Communauté de Paroisses St. Gabriel Val de Sarre Nord

 

 

 

 

La Croix Glorieuse : vers le salut

Le 14 septembre, l’Église fête la Croix Glorieuse. Le point commun des lectures de cette fête, c’est le serpent ; celui en bronze de l’Ancien Testament. Un commentaire des textes de la Croix Glorieuse, par le Père Marcel Domergue : Nombres 21,4b-9 ou Philippiens 2, 6-11, Psaume 77, Jean 3 13-17.

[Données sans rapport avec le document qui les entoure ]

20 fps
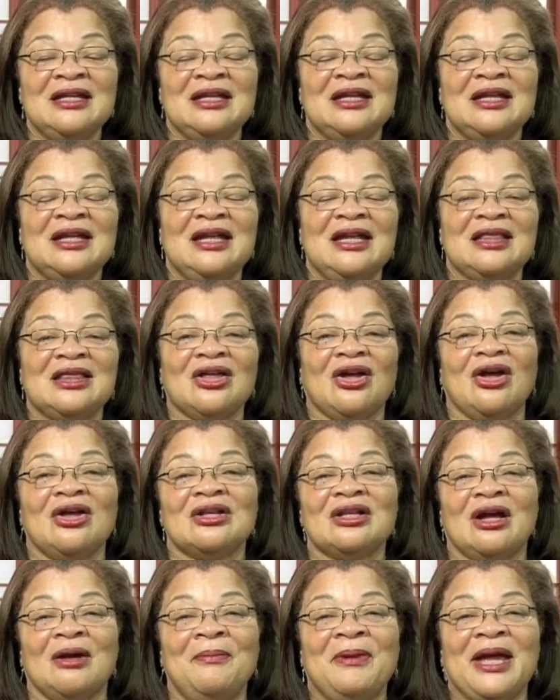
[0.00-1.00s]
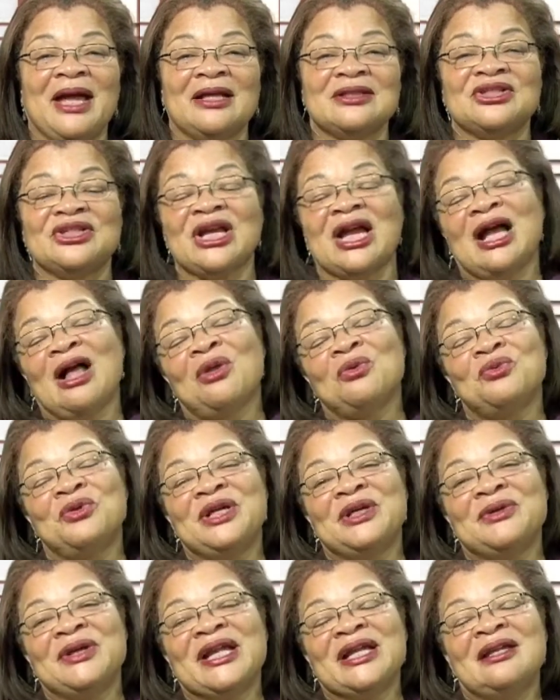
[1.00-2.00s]
He thought about child
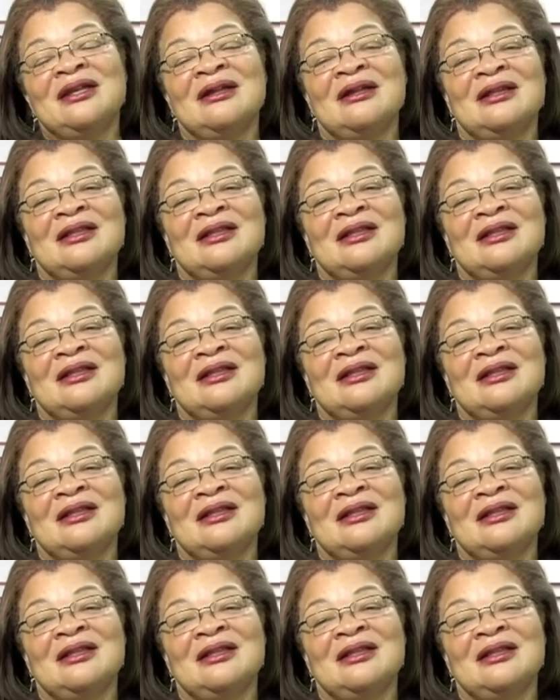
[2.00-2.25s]
rearing,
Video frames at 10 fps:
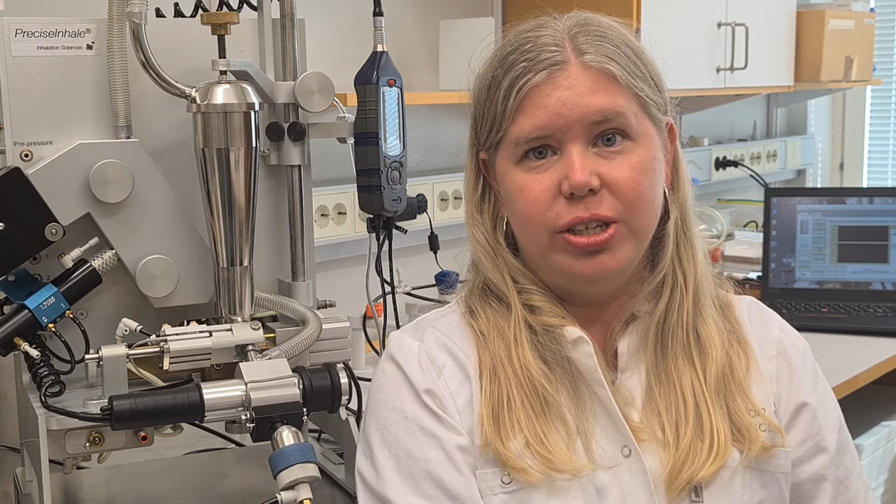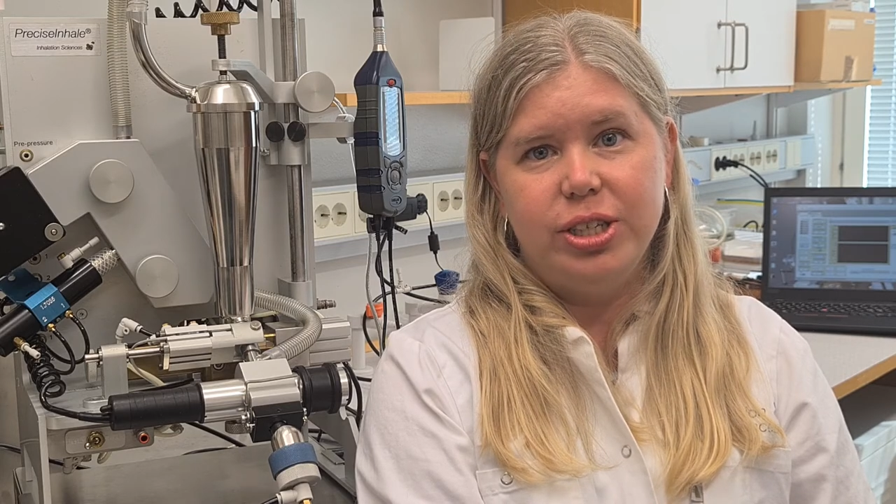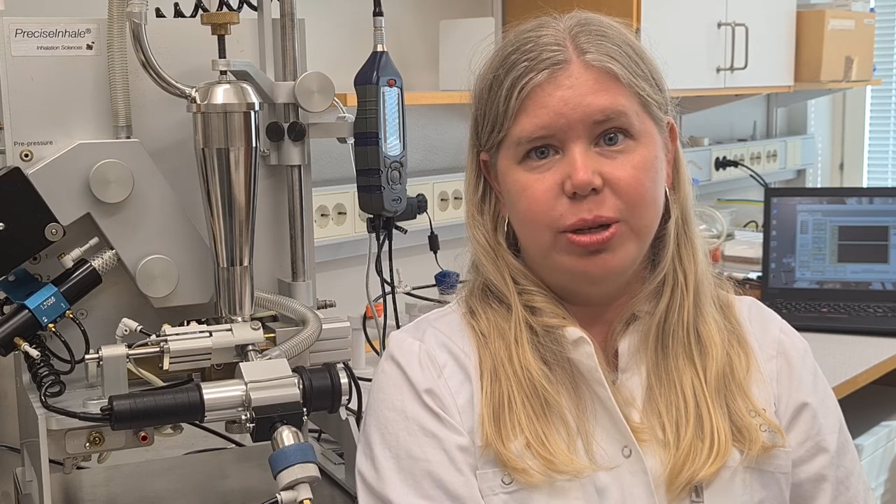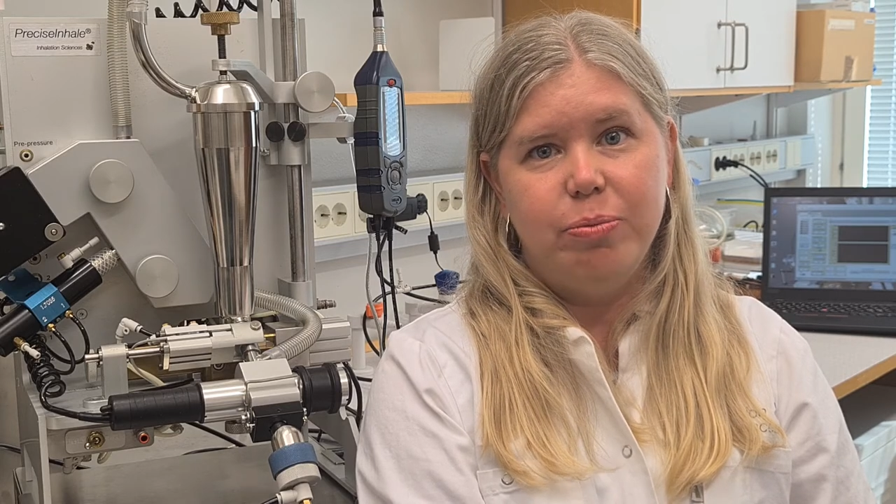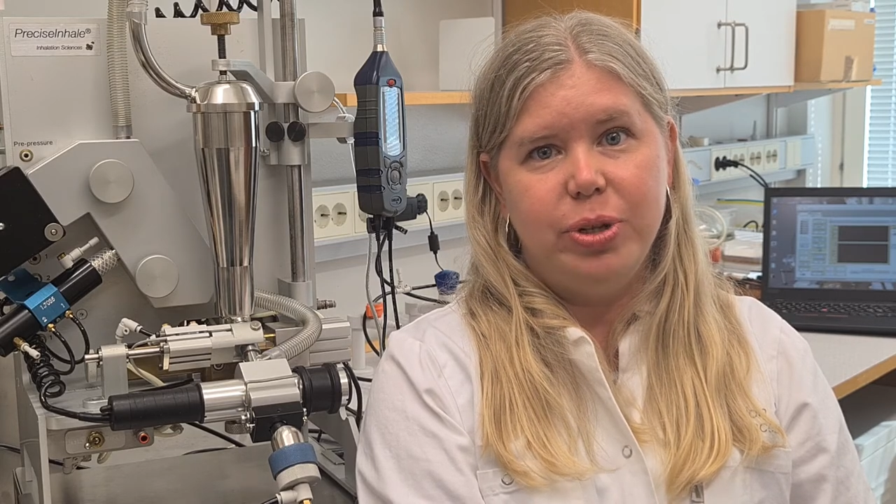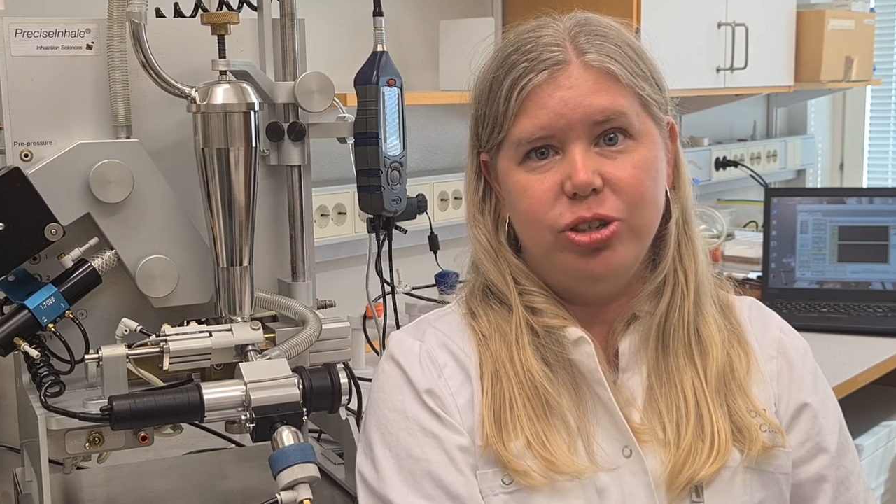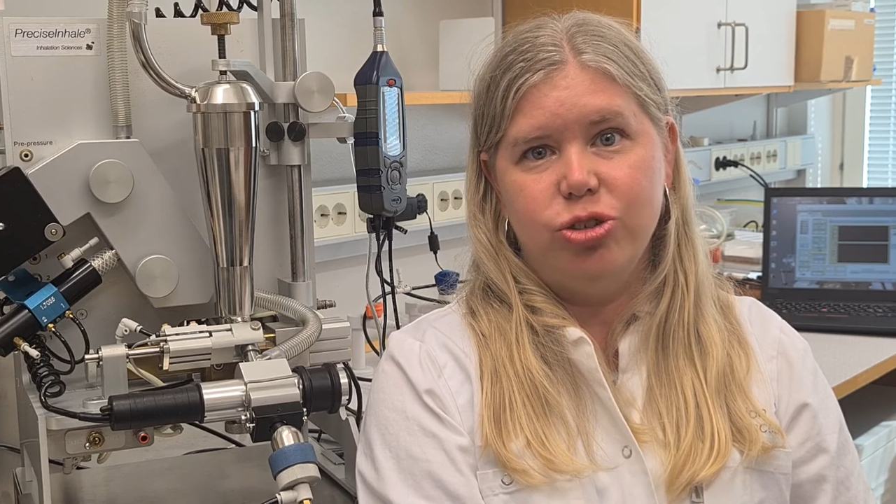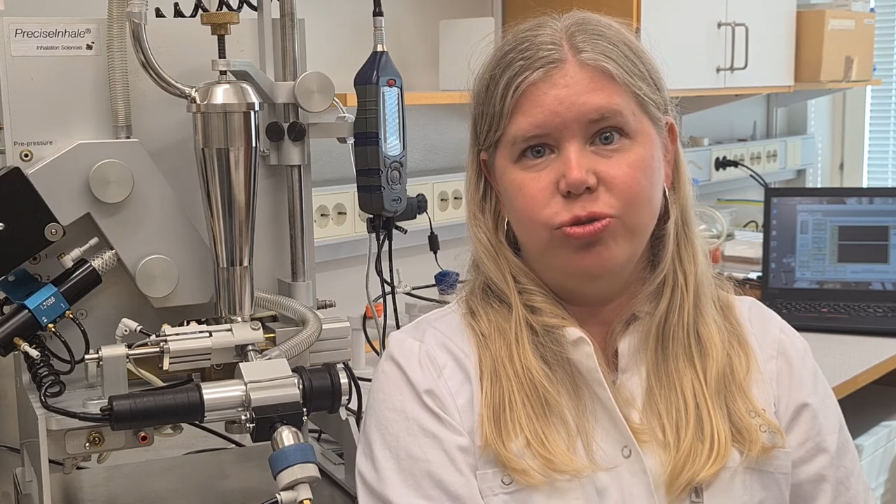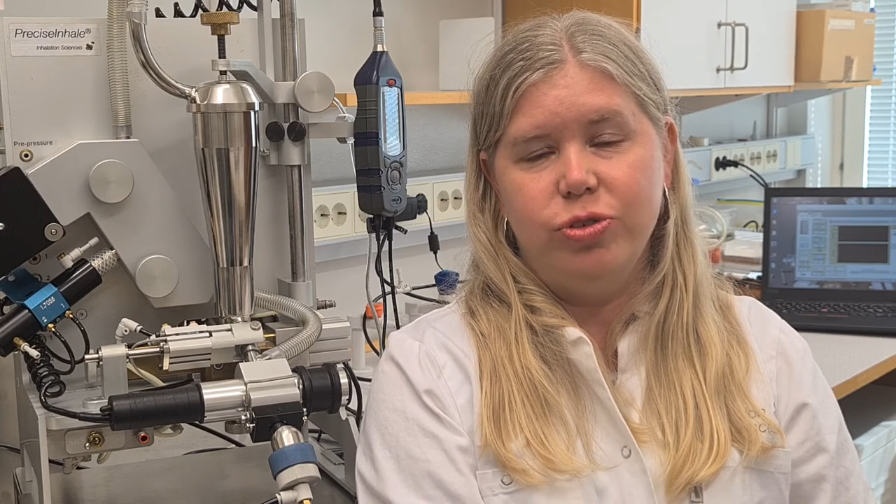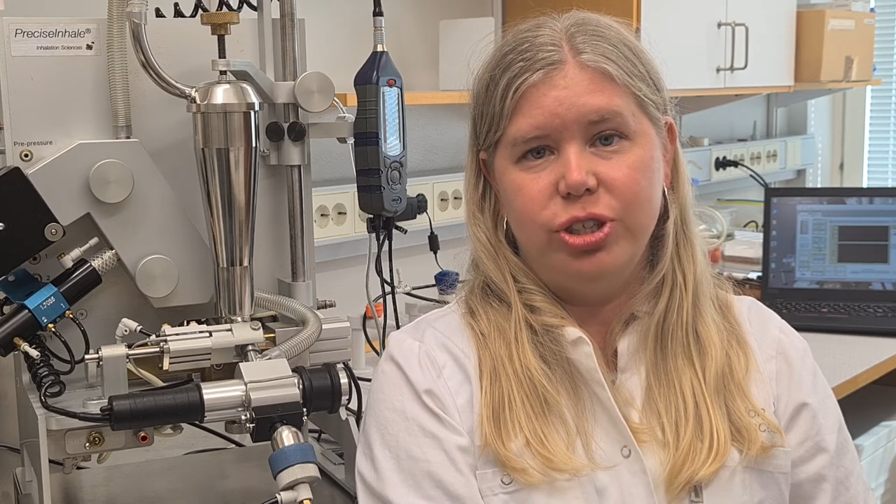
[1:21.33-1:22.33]
samples
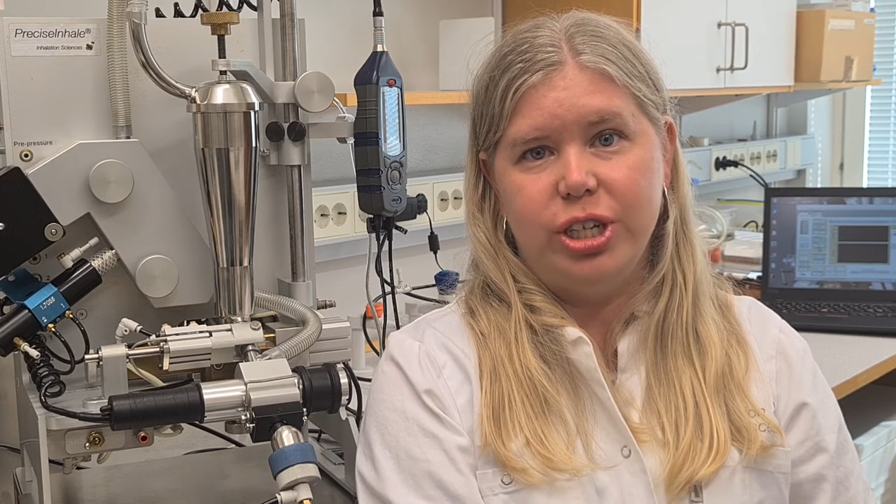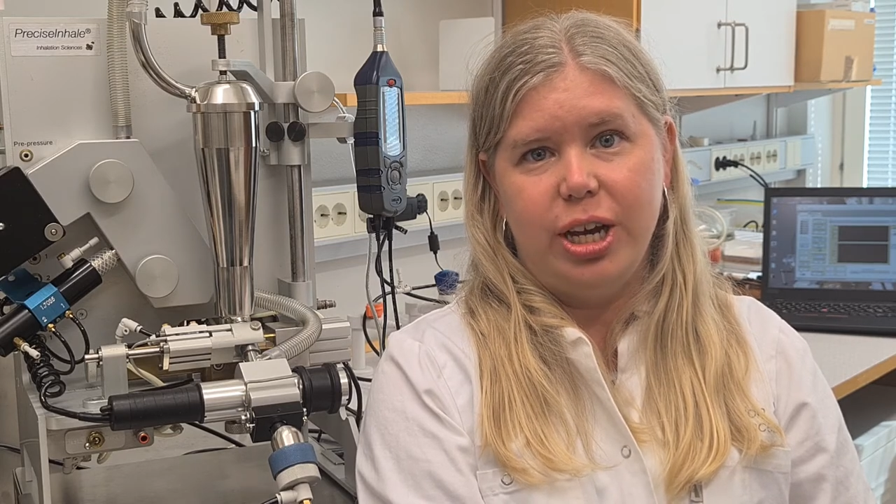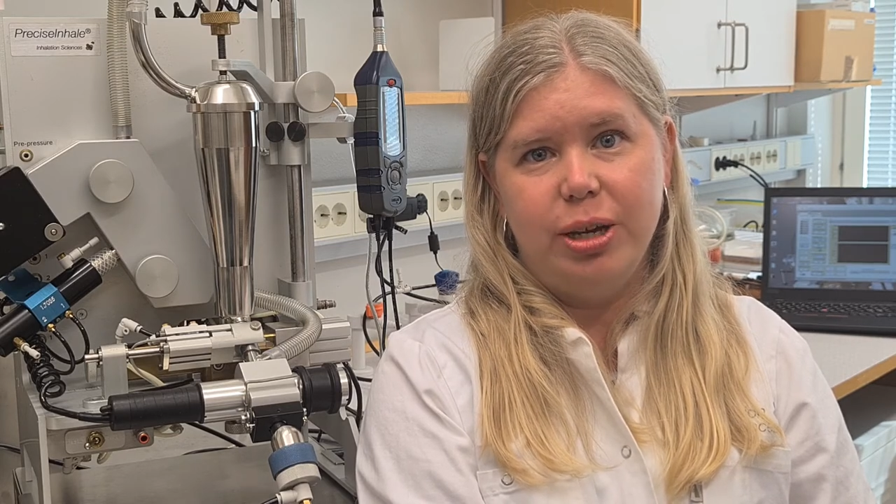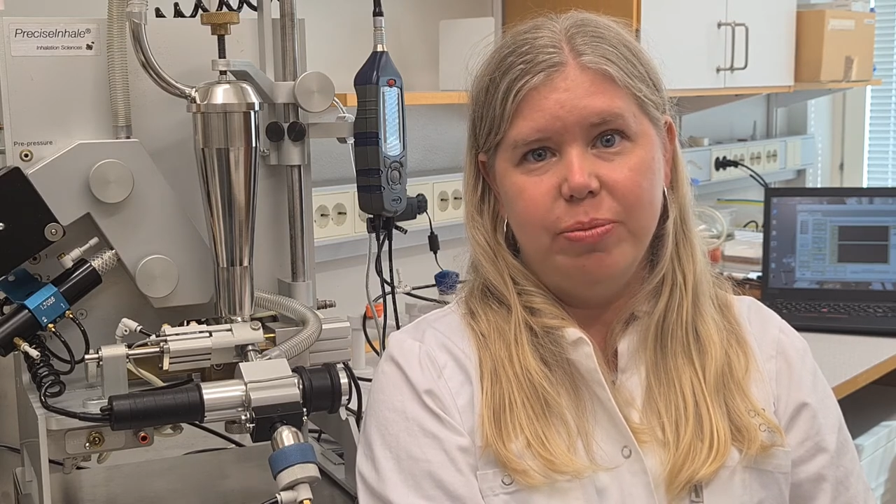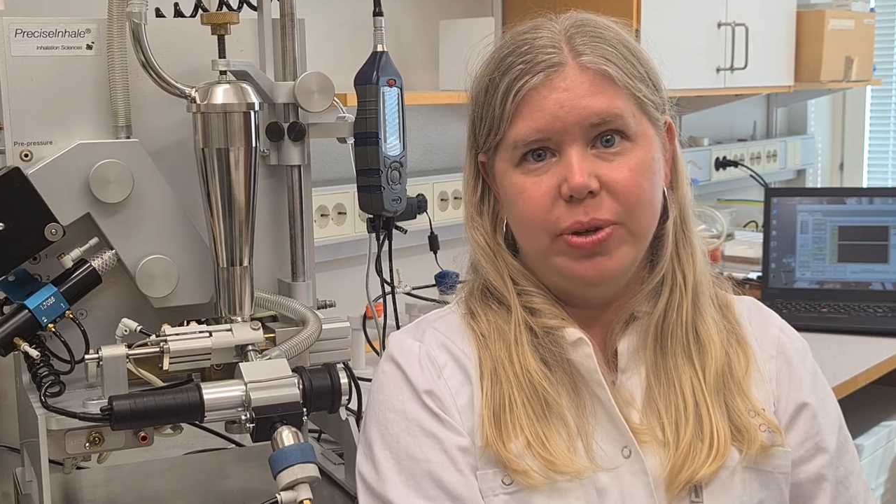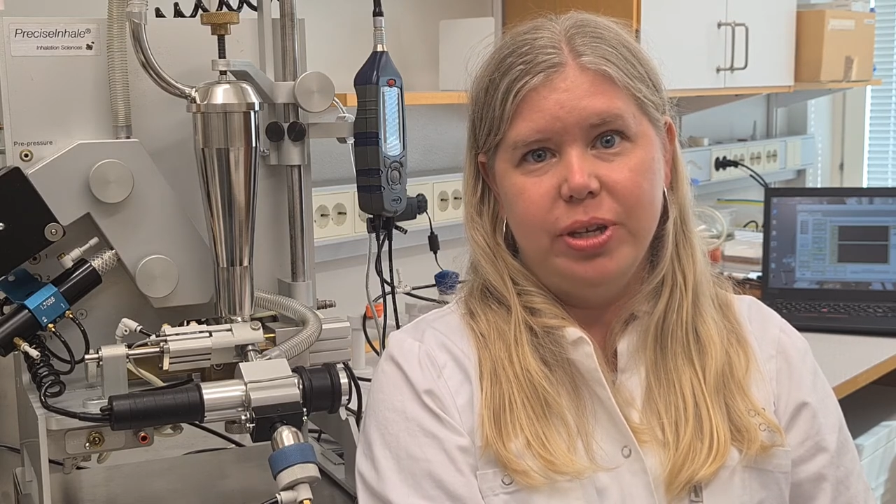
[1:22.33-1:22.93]
over time.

Un symbole fort que ce serpent de bronze. En effet, dans le langage des figures bibliques, le serpent est l'image du mal. En Genèse 3, il représente la tentation. Au livre des Nombres, les serpents qui déciment les Hébreux sont en quelque sorte la représentation extérieure, la projection, du mal intérieur qui détruit le peuple : le mal du doute. Soumis à la privation au cours de leur traversée du désert, les Israélites se demandent si Dieu est vraiment avec eux et si leur libération de l'Égypte n'était pas un piège. Sur l'ordre de Dieu, Moïse élève sur une perche, aux yeux de tous, un serpent de bronze, image de leur mal. Tous ceux qui, mordus, tournent les yeux vers lui sont guéris (Nombres 21, 4-9). Magie, superstition ? Non, symbole : regarder notre mal en face, le reconnaître, ne pas le gommer ou l'occulter est le commencement du salut. Sagesse 16, 3-7 commente : « Ils périssaient sous la morsure de serpents tortueux, (...) et ils eurent un signe de salut (...) celui qui se tournait vers ce signe était sauvé, non pas par l'objet qu'il voyait, mais par toi le Sauveur de tous ».

Le Christ serpent

Dans la 3e lecture, Jésus s'assimile au serpent de bronze « élevé dans le désert ». Portons d'abord notre attention sur le mot «élevé». Chaque fois que saint Jean l'emploie, il superpose l'image de la croix du Christ «élevé» au-dessus de terre, et celle du serpent au désert. Par exemple, en 12, 32 : « Pour moi, dit Jésus, une fois élevé de terre, j'attirerai à moi tous les hommes. » Lisons surtout Jean19, 37 : « Ils regarderont celui qu'ils ont transpercé », qui renvoie à Zacharie 12, 10, texte qui fait aussi allusion au serpent d'airain. Pour Jean, la croix est une « élévation » pour que Jésus devienne le centre de convergence de tous les regards. Cette élévation est aussi une exaltation : Jésus est élevé jusqu'à la gloire de Dieu. En attendant, l'image se charge de tout ce qu'il y avait dans le symbole du serpent de bronze : Jésus affiche devant nous la figure de notre mal. Paul dira : « Il s'est fait péché », et même : « Il s'est fait malédiction ». Là vient confluer une autre image, présente aussi chez saint Jean : celle du serviteur frappé par notre péché, porteur de notre mal. En Isaïe 53, 1-5, le serviteur est aussi « élevé » ; il porte nos souffrances et notre péché : c'est par ses plaies que nous sommes guéris.

Accepter cette lumière

La suite de la 3e lecture dit que le Christ est venu non pas juger mais sauver. Celui qui regarde vers lui, qui croit en lui, échappe au jugement. Mais beaucoup d'hommes préfèrent ne pas « regarder » : ils choisissent les ténèbres, et non la lumière que répand Jésus sur sa croix pour ceux qui acceptent de voir ce que cela signifie. Se tourner vers le Christ crucifié, aujourd'hui, cela signifie ne pas fermer les yeux devant tous les hommes assassinés que les médias «élèvent» à nos regards, ne pas détourner la tête devant les exclus éliminés de la terre des hommes et des biens qu'elle donne. Superposer à l'image du Christ crucifié celle de tous ceux qui meurent, même quand c'est par leur faute. Ils sont eux aussi porteurs de notre mal ; de notre égoïsme, de notre indifférence, de notre inattention. Il ne suffit pas de quelque émotion passagère : regarder ceux que nous avons transpercés signifie en faire notre affaire. Faire nôtre le problème. Le problème ? Le drame plutôt. C'est là que nous pourrons trouver le Christ, et pas ailleurs.